* What needs to be done *
Restate the data below word for word. Skip any images it contains.

Items listed in a dataset:
--- START ---

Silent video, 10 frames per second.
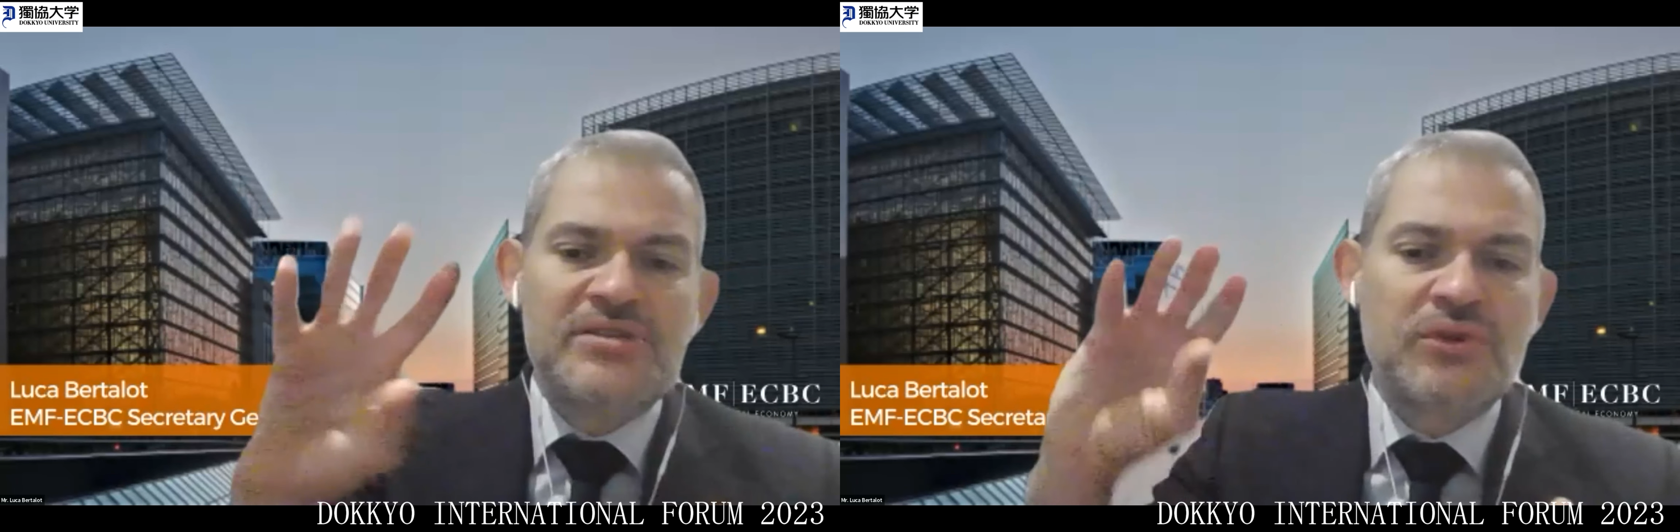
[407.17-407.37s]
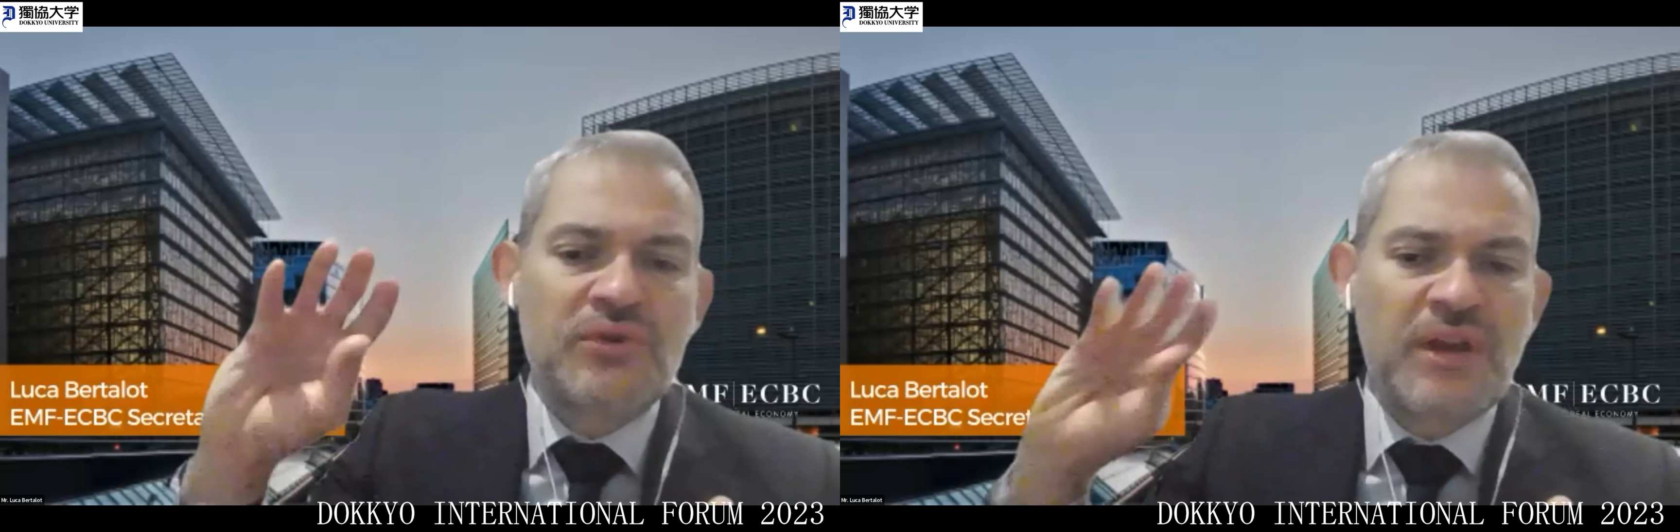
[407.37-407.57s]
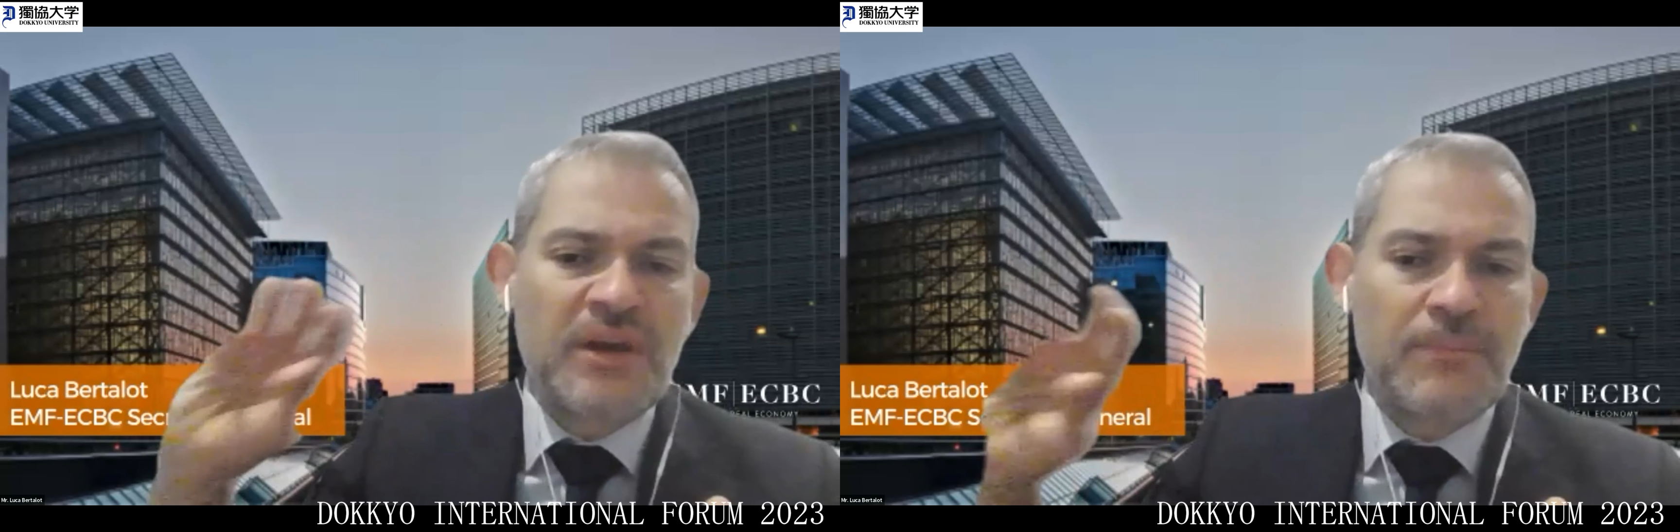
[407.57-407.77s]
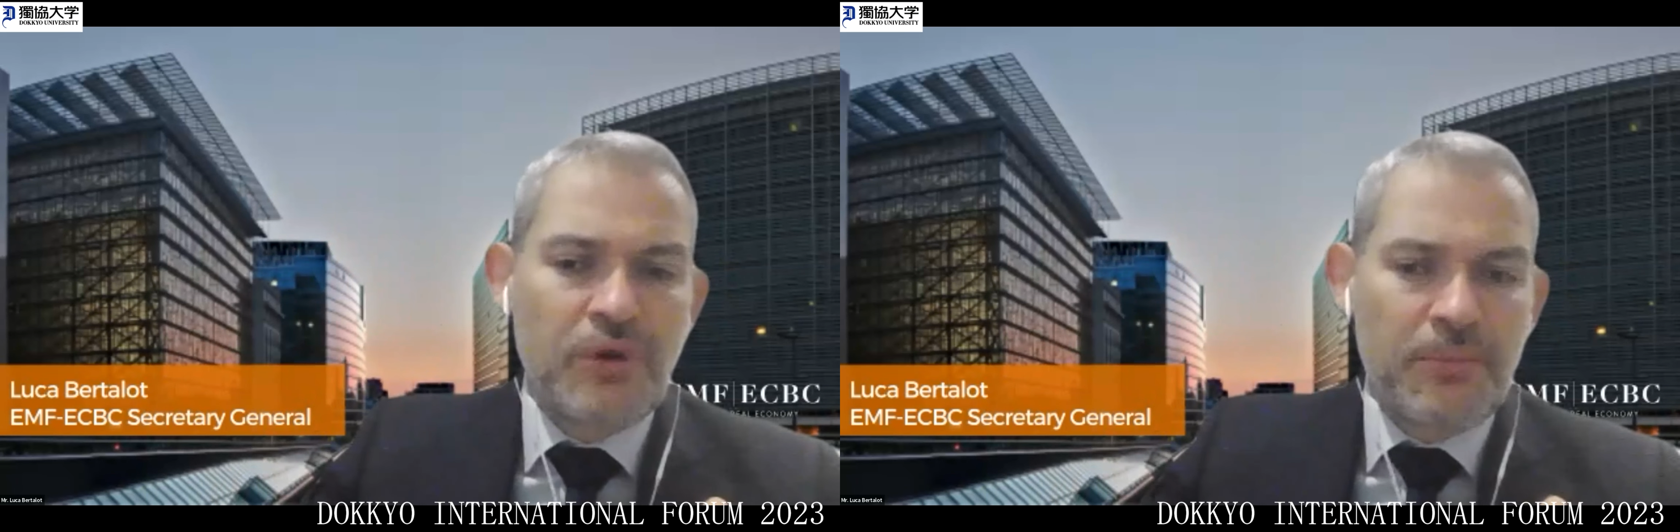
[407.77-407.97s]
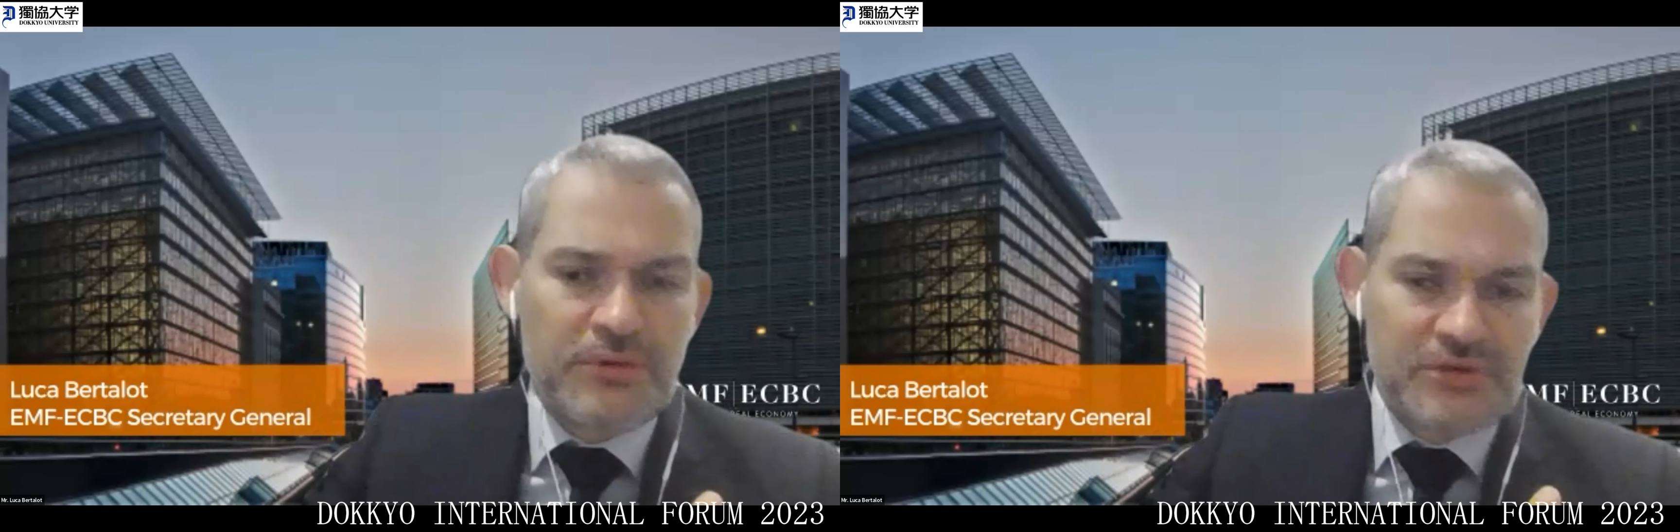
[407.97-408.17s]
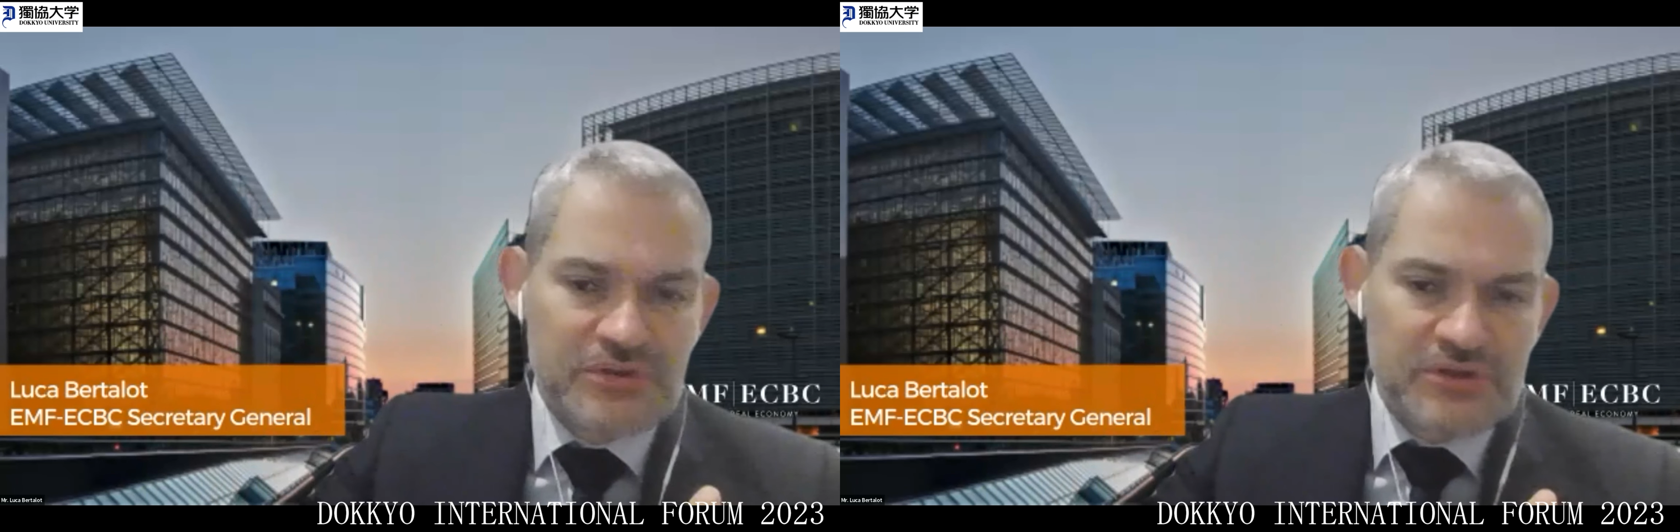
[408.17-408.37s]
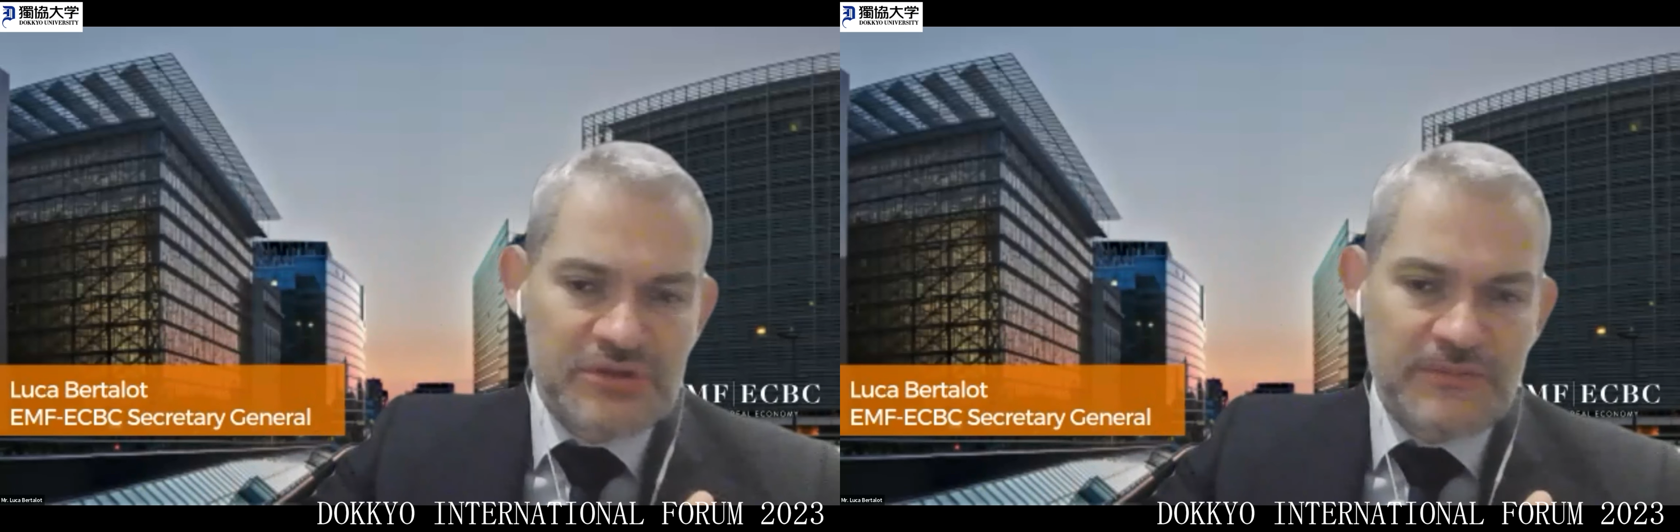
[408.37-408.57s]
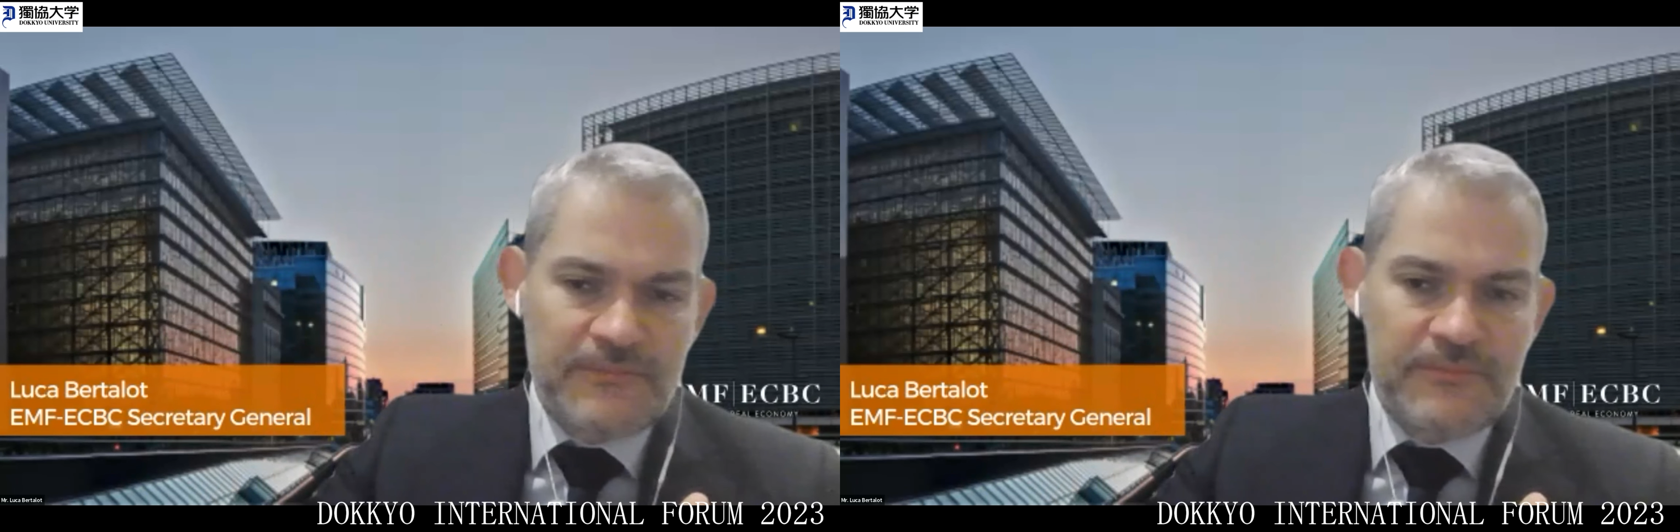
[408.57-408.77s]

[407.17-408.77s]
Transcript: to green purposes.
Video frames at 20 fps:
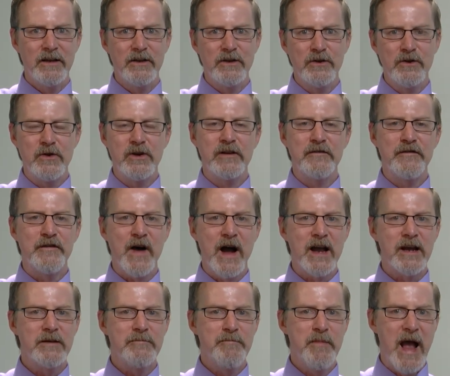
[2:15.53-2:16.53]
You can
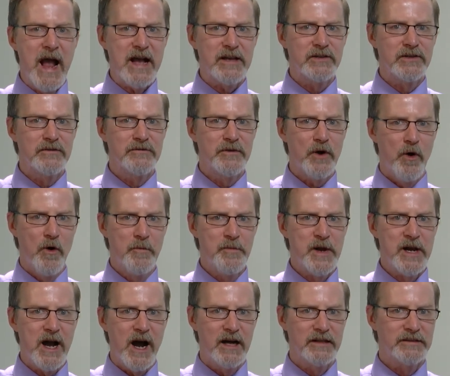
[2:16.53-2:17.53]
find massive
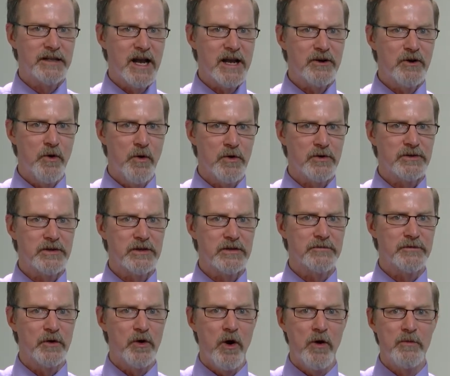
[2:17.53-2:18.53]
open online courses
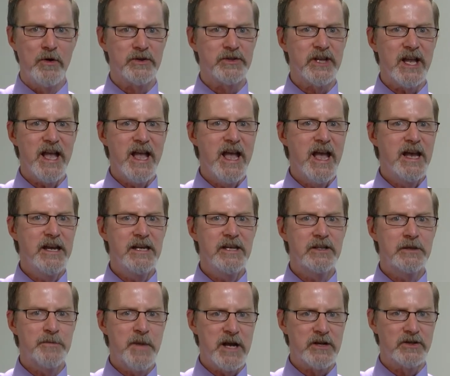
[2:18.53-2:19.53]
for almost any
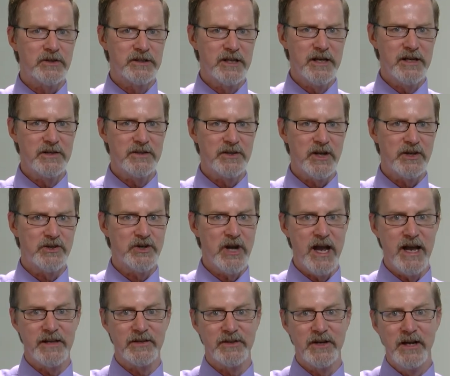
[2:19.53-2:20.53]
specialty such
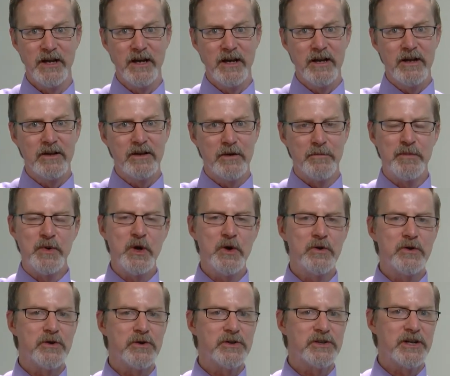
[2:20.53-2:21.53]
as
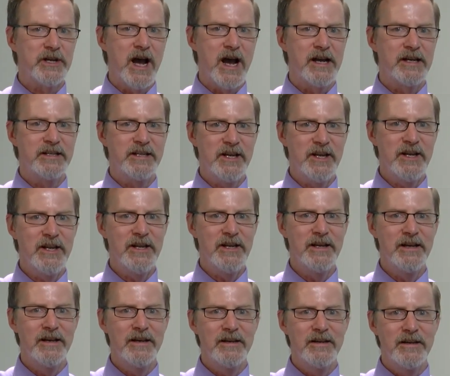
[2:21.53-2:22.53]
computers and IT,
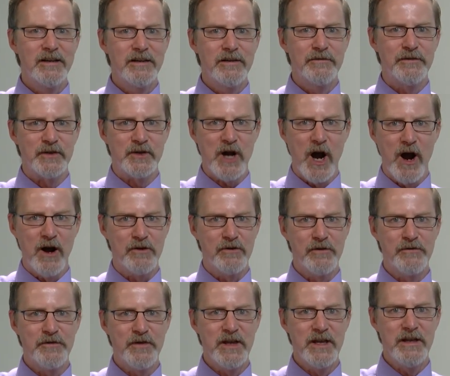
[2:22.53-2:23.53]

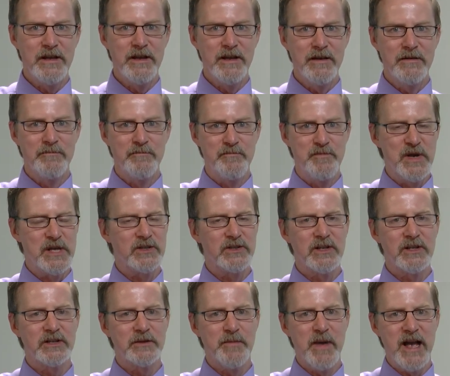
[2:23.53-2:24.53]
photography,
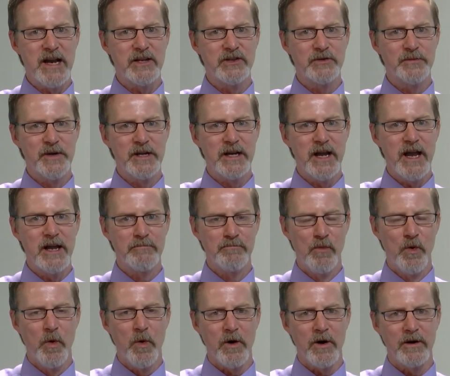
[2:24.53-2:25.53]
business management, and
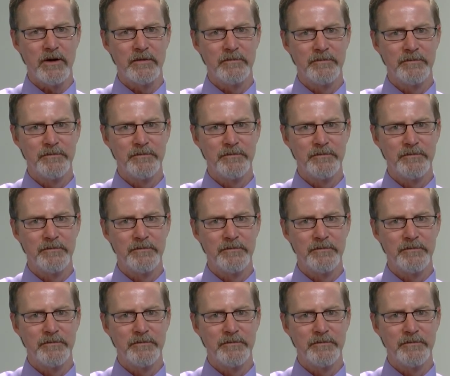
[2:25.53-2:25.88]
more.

--- END ---

* Response to the task *
Silent video, 10 frames per second.
[407.17-407.37s]
[407.37-407.57s]
[407.57-407.77s]
[407.77-407.97s]
[407.97-408.17s]
[408.17-408.37s]
[408.37-408.57s]
[408.57-408.77s]

[407.17-408.77s]
Transcript: to green purposes.
Video frames at 20 fps:
[2:15.53-2:16.53]
You can
[2:16.53-2:17.53]
find massive
[2:17.53-2:18.53]
open online courses
[2:18.53-2:19.53]
for almost any
[2:19.53-2:20.53]
specialty such
[2:20.53-2:21.53]
as
[2:21.53-2:22.53]
computers and IT,
[2:22.53-2:23.53]

[2:23.53-2:24.53]
photography,
[2:24.53-2:25.53]
business management, and
[2:25.53-2:25.88]
more.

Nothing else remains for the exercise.